What is needed:
Lift every line from the entries that includes the word "video".

Stored items
★ ★ ★ ★ ★ ★ ★
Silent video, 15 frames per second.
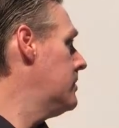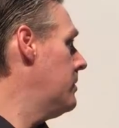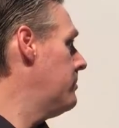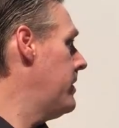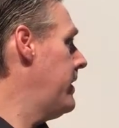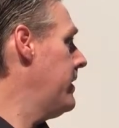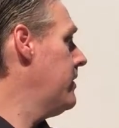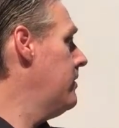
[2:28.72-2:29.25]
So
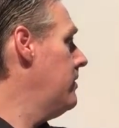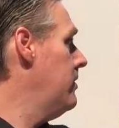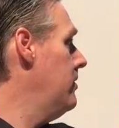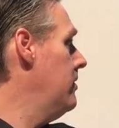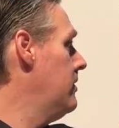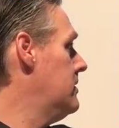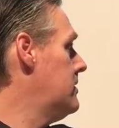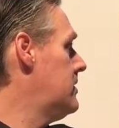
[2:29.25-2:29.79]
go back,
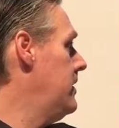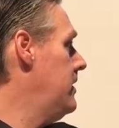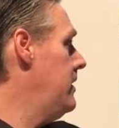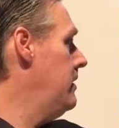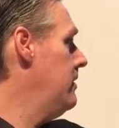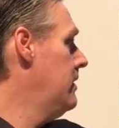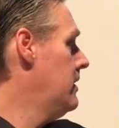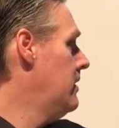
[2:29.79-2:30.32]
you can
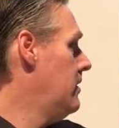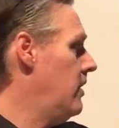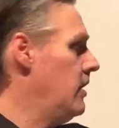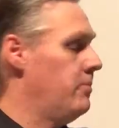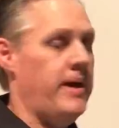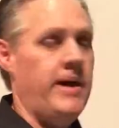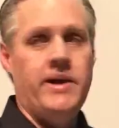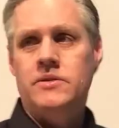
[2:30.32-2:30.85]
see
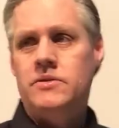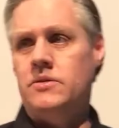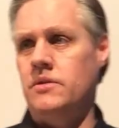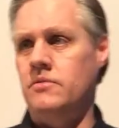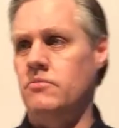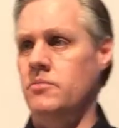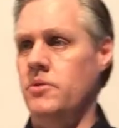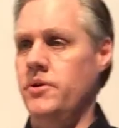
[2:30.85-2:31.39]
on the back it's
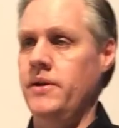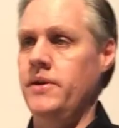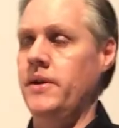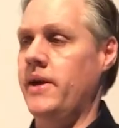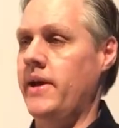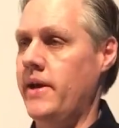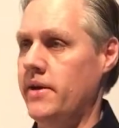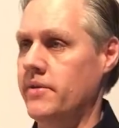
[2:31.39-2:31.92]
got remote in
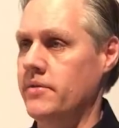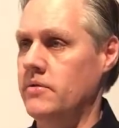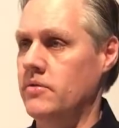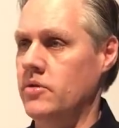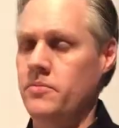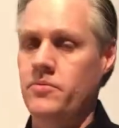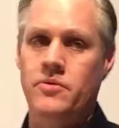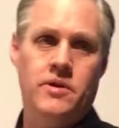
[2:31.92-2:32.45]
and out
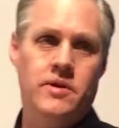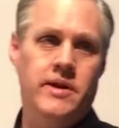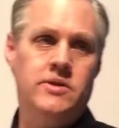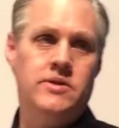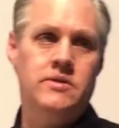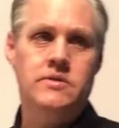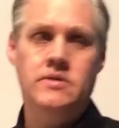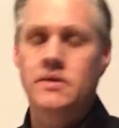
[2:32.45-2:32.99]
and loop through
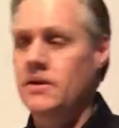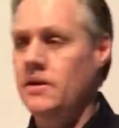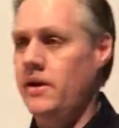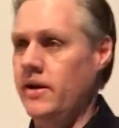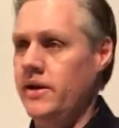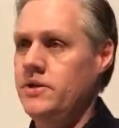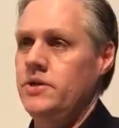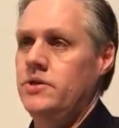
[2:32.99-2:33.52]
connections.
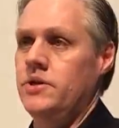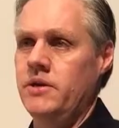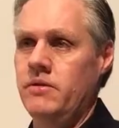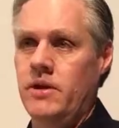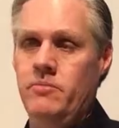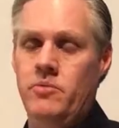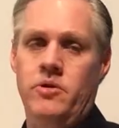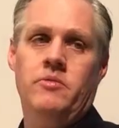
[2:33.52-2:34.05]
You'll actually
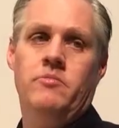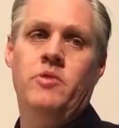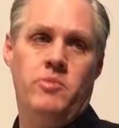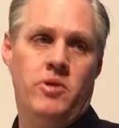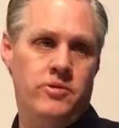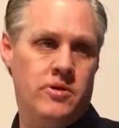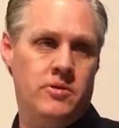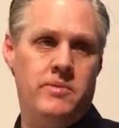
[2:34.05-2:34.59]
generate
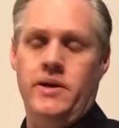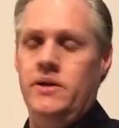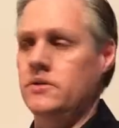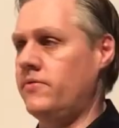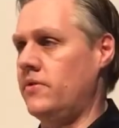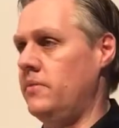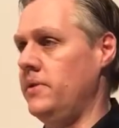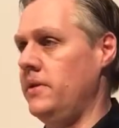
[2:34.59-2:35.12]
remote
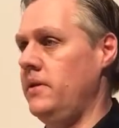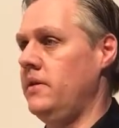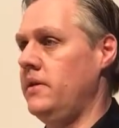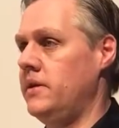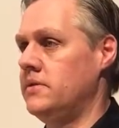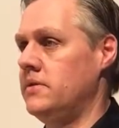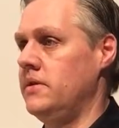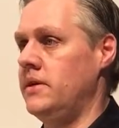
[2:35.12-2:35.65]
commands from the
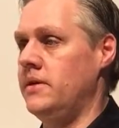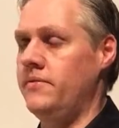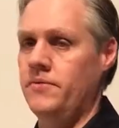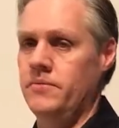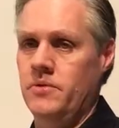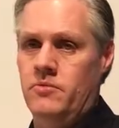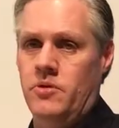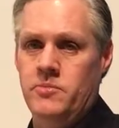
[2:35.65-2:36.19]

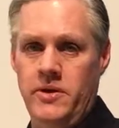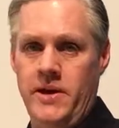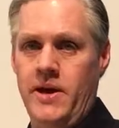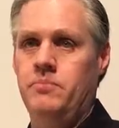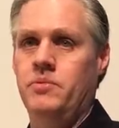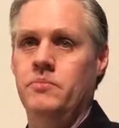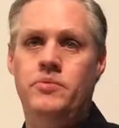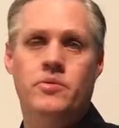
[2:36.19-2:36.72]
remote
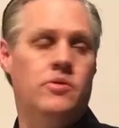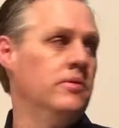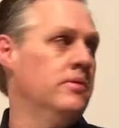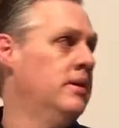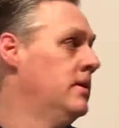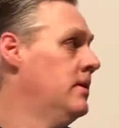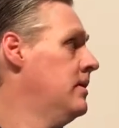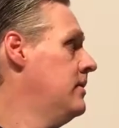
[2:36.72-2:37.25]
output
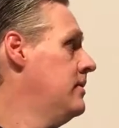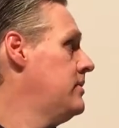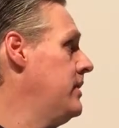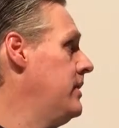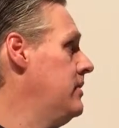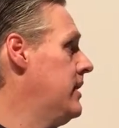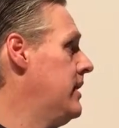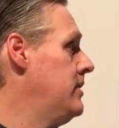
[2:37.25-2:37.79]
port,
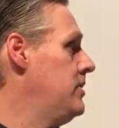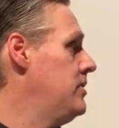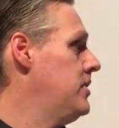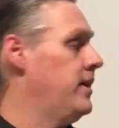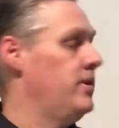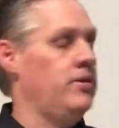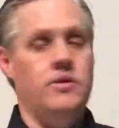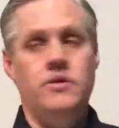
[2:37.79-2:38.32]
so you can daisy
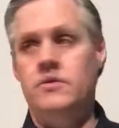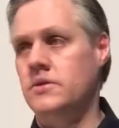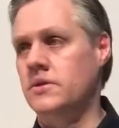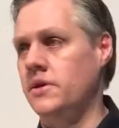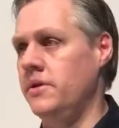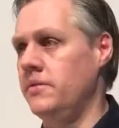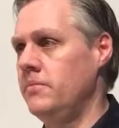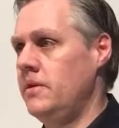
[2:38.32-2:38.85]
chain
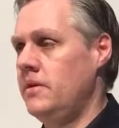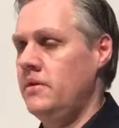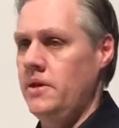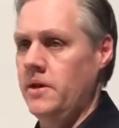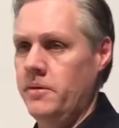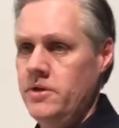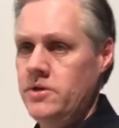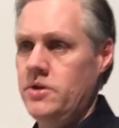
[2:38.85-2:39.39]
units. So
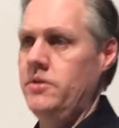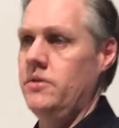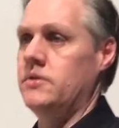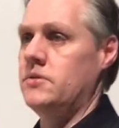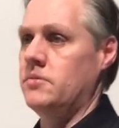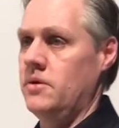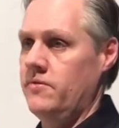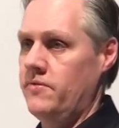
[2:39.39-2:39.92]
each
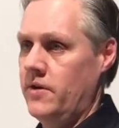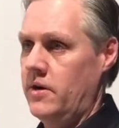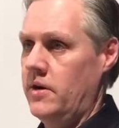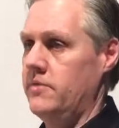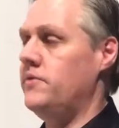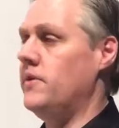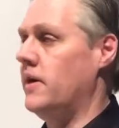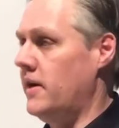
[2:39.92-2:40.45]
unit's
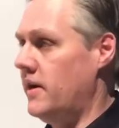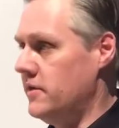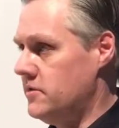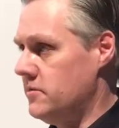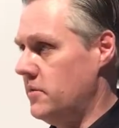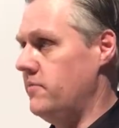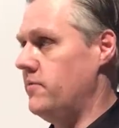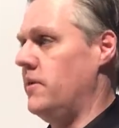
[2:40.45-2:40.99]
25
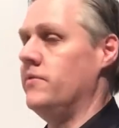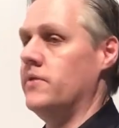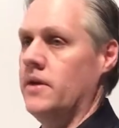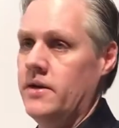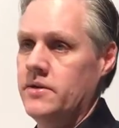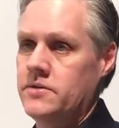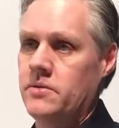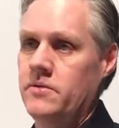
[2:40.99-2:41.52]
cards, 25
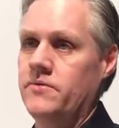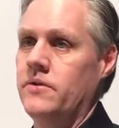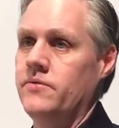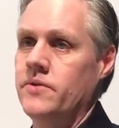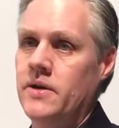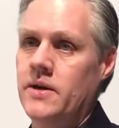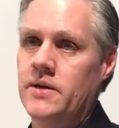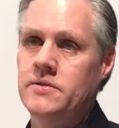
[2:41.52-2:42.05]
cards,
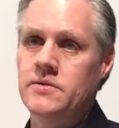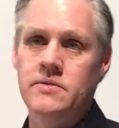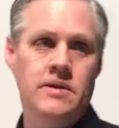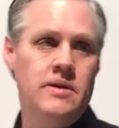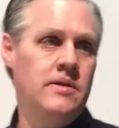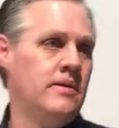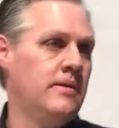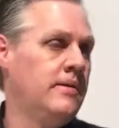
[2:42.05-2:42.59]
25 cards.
★ ★ ★ ★ ★ ★ ★
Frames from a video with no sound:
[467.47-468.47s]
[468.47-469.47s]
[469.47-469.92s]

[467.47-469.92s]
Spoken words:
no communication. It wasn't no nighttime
★ ★ ★ ★ ★ ★ ★
The answer:
Silent video, 15 frames per second.
Frames from a video with no sound:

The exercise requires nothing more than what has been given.